* _Given data_:
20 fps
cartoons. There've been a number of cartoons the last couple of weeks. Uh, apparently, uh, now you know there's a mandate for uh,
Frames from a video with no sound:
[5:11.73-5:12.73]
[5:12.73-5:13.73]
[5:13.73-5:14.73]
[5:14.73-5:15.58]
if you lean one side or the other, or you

--

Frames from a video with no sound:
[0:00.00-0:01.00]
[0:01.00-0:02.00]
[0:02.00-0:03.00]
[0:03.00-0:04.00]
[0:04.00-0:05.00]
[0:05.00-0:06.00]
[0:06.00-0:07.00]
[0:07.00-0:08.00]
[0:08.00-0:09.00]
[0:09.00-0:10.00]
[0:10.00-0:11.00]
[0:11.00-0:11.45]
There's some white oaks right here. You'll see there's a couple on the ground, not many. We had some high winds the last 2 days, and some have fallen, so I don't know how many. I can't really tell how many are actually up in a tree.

==

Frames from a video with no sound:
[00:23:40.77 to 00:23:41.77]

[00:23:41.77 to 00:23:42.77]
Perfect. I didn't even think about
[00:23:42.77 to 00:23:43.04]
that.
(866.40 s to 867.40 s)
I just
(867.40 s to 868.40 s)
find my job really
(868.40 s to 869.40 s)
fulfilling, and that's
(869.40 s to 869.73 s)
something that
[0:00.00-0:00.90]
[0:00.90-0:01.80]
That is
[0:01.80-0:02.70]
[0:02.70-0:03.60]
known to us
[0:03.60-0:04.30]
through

* _Exercise directions_: Copy the lines above exactly, beginning at the line that has "[0:03.00-0:04.00]" and stopping after the line that has "[0:10.00-0:11.00]", and omit the rest.

* _Task response_:
[0:03.00-0:04.00]
[0:04.00-0:05.00]
[0:05.00-0:06.00]
[0:06.00-0:07.00]
[0:07.00-0:08.00]
[0:08.00-0:09.00]
[0:09.00-0:10.00]
[0:10.00-0:11.00]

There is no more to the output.